Merdekapos.com, Jakarta – Kejaksaan Agung (Kejagung) membantah kabar yang menyebut mantan Menteri Pendidikan, Kebudayaan, Riset, dan Teknologi, Nadiem Makarim, masuk dalam daftar pencarian orang (DPO) terkait kasus dugaan korupsi pengadaan laptop di Kemendikbudristek periode 2019 hingga 2022. Informasi yang beredar luas di media sosial tersebut dipastikan tidak benar.
“Kami tidak pernah menyatakan Nadiem Makarim sebagai DPO,” tegas Kepala Pusat Penerangan Hukum Kejagung, Harli Siregar, saat memberi keterangan pers di kantor Kejagung, Jakarta Selatan, pada Senin (2/6/2025).
Sebuah video yang tersebar di berbagai platform sosial media memperlihatkan proses penggeledahan oleh penyidik dari Jaksa Agung Muda Tindak Pidana Khusus (Jampidsus), dan dinarasikan bahwa lokasi tersebut merupakan apartemen milik Nadiem. Namun Harli menepis klaim tersebut.
Ia memastikan, apartemen dalam video tersebut bukanlah milik Nadiem Makarim, dan tidak ada penggeledahan yang dilakukan terhadap mantan menteri itu.
“Tidak ada penggeledahan di apartemen milik yang bersangkutan,” ujar Harli.
Menurut Harli, apartemen yang digeledah itu ternyata milik mantan staf khusus Nadiem berinisial FH. Namun, dalam video yang beredar, lokasi tersebut diklaim sebagai milik Nadiem dan ia bahkan dituduh sebagai DPO dalam kasus dugaan korupsi terkait pengadaan perangkat Chromebook.
Video itu juga menuding Nadiem terlibat dalam penyalahgunaan anggaran hingga hampir Rp10 triliun dan menyebutkan bahwa penggeledahan dilakukan dengan pengawalan anggota TNI serta ditemukannya sejumlah barang bukti.
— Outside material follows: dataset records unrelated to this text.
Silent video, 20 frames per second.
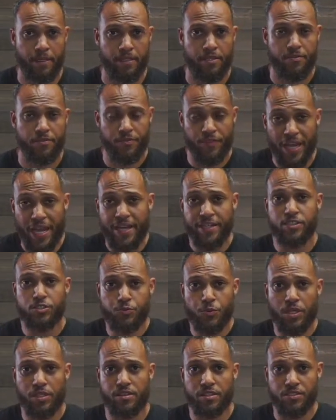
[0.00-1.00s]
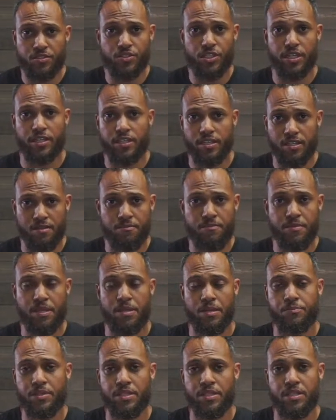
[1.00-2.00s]
That is what the Second
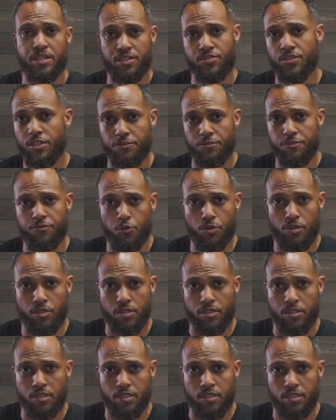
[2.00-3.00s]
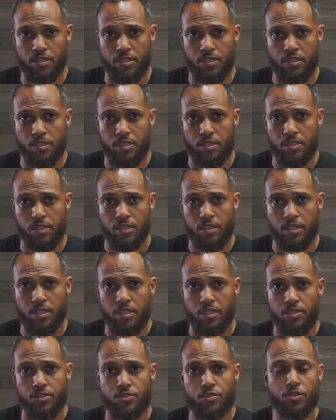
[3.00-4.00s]
Amendment is there for,
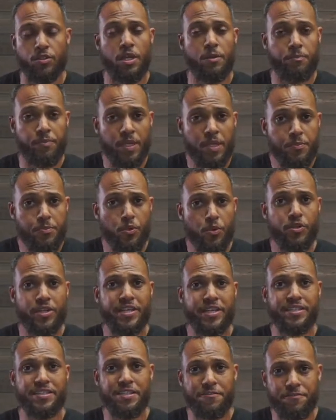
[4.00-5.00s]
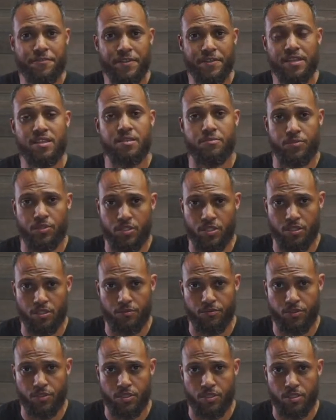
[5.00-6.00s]
so that people can defend
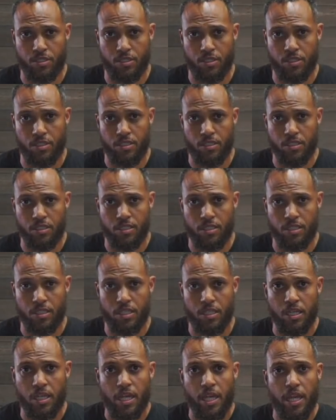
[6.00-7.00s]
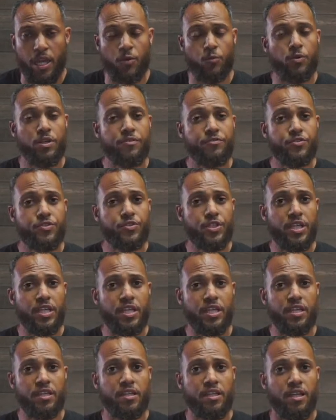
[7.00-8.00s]
themselves. And we've
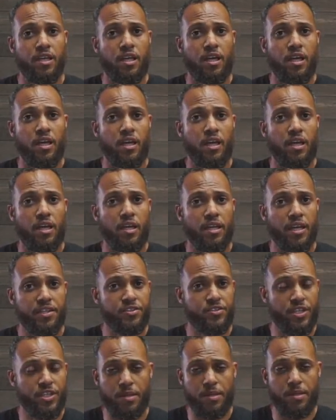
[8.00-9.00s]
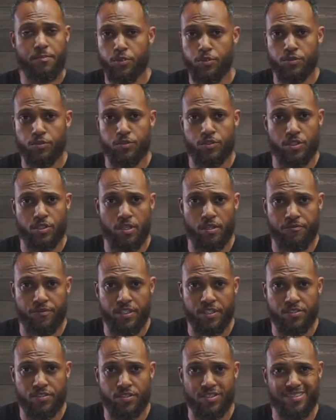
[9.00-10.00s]
seen examples of
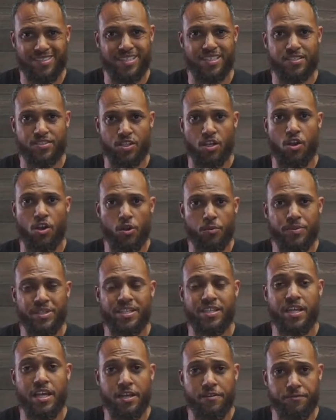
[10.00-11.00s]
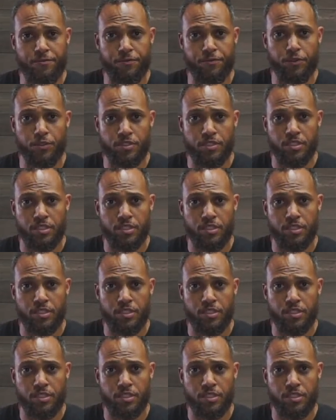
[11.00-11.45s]
this disarming effort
Sebelumnya, Kejagung memang melakukan penggeledahan di dua unit apartemen di Jakarta Selatan terkait perkara ini. Dua apartemen tersebut adalah Apartemen Kuningan Place dan Ciputra World 2 Tower Orchard, yang diketahui merupakan tempat tinggal dari dua mantan staf khusus Mendikbudristek, yaitu FH dan JT.
“Penggeledahan dilakukan di Apartemen Kuningan Place milik FH dan Apartemen Ciputra World 2 yang dihuni JT,” jelas Harli, Senin (26/5).
Dalam penggeledahan tersebut, penyidik menyita sejumlah dokumen dan barang bukti elektronik. Semua temuan itu akan diperiksa untuk mendalami kaitannya dengan dugaan tindak pidana korupsi yang sedang diusut.
“Barang-barang yang disita akan dibuka dan dianalisis untuk melihat relevansinya dengan perkara ini,” tambahnya.
Penyidikan kasus ini sendiri telah dimulai sejak Selasa (20/5/2025). Dugaan awal menyebut adanya upaya persekongkolan dari berbagai pihak untuk mengarahkan pengadaan perangkat teknologi informasi dan komunikasi (TIK), termasuk laptop berbasis sistem operasi Chromebook, yang pada kenyataannya bukan kebutuhan utama saat itu.
Menurut Harli, pengadaan perangkat tersebut tidak efektif, mengingat keterbatasan infrastruktur internet di banyak wilayah Indonesia pada 2019. Meski telah dilakukan uji coba, hasilnya menunjukkan bahwa penggunaan Chromebook tidak optimal bagi peserta didik.
“Padahal saat itu jelas belum semua wilayah memiliki akses internet yang memadai, sehingga patut diduga terjadi pengaturan atau rekayasa dalam pengadaan,” ungkap Harli.
Proyek pengadaan ini menggunakan anggaran sekitar Rp9,9 triliun, yang terdiri atas Rp3,5 triliun dari dana satuan pendidikan dan Rp6,3 triliun dari Dana Alokasi Khusus (DAK).